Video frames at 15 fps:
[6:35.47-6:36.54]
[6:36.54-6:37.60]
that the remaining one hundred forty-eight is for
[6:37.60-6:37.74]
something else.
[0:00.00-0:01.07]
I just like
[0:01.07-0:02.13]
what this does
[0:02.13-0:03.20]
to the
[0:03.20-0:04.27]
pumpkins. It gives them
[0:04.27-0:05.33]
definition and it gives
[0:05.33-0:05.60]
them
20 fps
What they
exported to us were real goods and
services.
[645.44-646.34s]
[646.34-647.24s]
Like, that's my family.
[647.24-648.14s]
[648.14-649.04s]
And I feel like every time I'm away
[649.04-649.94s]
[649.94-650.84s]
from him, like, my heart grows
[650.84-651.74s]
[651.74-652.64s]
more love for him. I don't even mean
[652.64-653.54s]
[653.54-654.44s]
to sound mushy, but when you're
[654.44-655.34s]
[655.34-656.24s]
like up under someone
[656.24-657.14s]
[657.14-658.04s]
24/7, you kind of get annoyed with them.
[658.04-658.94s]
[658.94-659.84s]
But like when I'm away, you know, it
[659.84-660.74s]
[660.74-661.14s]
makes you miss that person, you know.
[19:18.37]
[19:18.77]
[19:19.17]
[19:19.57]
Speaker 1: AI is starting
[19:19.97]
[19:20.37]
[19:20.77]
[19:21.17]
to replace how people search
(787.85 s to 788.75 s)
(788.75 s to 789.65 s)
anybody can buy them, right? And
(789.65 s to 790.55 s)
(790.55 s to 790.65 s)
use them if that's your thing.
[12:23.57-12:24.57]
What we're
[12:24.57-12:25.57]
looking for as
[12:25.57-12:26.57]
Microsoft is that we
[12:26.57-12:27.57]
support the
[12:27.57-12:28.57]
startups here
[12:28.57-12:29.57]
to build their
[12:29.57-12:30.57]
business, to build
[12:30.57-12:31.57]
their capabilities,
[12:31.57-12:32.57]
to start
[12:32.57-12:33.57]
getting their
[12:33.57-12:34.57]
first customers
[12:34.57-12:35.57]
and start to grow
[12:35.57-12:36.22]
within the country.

** What to do **
Every entry should be duplicated exactly as written.

** Final answer **
Video frames at 15 fps:
[6:35.47-6:36.54]
[6:36.54-6:37.60]
that the remaining one hundred forty-eight is for
[6:37.60-6:37.74]
something else.
[0:00.00-0:01.07]
I just like
[0:01.07-0:02.13]
what this does
[0:02.13-0:03.20]
to the
[0:03.20-0:04.27]
pumpkins. It gives them
[0:04.27-0:05.33]
definition and it gives
[0:05.33-0:05.60]
them
20 fps
What they
exported to us were real goods and
services.
[645.44-646.34s]
[646.34-647.24s]
Like, that's my family.
[647.24-648.14s]
[648.14-649.04s]
And I feel like every time I'm away
[649.04-649.94s]
[649.94-650.84s]
from him, like, my heart grows
[650.84-651.74s]
[651.74-652.64s]
more love for him. I don't even mean
[652.64-653.54s]
[653.54-654.44s]
to sound mushy, but when you're
[654.44-655.34s]
[655.34-656.24s]
like up under someone
[656.24-657.14s]
[657.14-658.04s]
24/7, you kind of get annoyed with them.
[658.04-658.94s]
[658.94-659.84s]
But like when I'm away, you know, it
[659.84-660.74s]
[660.74-661.14s]
makes you miss that person, you know.
[19:18.37]
[19:18.77]
[19:19.17]
[19:19.57]
Speaker 1: AI is starting
[19:19.97]
[19:20.37]
[19:20.77]
[19:21.17]
to replace how people search
(787.85 s to 788.75 s)
(788.75 s to 789.65 s)
anybody can buy them, right? And
(789.65 s to 790.55 s)
(790.55 s to 790.65 s)
use them if that's your thing.
[12:23.57-12:24.57]
What we're
[12:24.57-12:25.57]
looking for as
[12:25.57-12:26.57]
Microsoft is that we
[12:26.57-12:27.57]
support the
[12:27.57-12:28.57]
startups here
[12:28.57-12:29.57]
to build their
[12:29.57-12:30.57]
business, to build
[12:30.57-12:31.57]
their capabilities,
[12:31.57-12:32.57]
to start
[12:32.57-12:33.57]
getting their
[12:33.57-12:34.57]
first customers
[12:34.57-12:35.57]
and start to grow
[12:35.57-12:36.22]
within the country.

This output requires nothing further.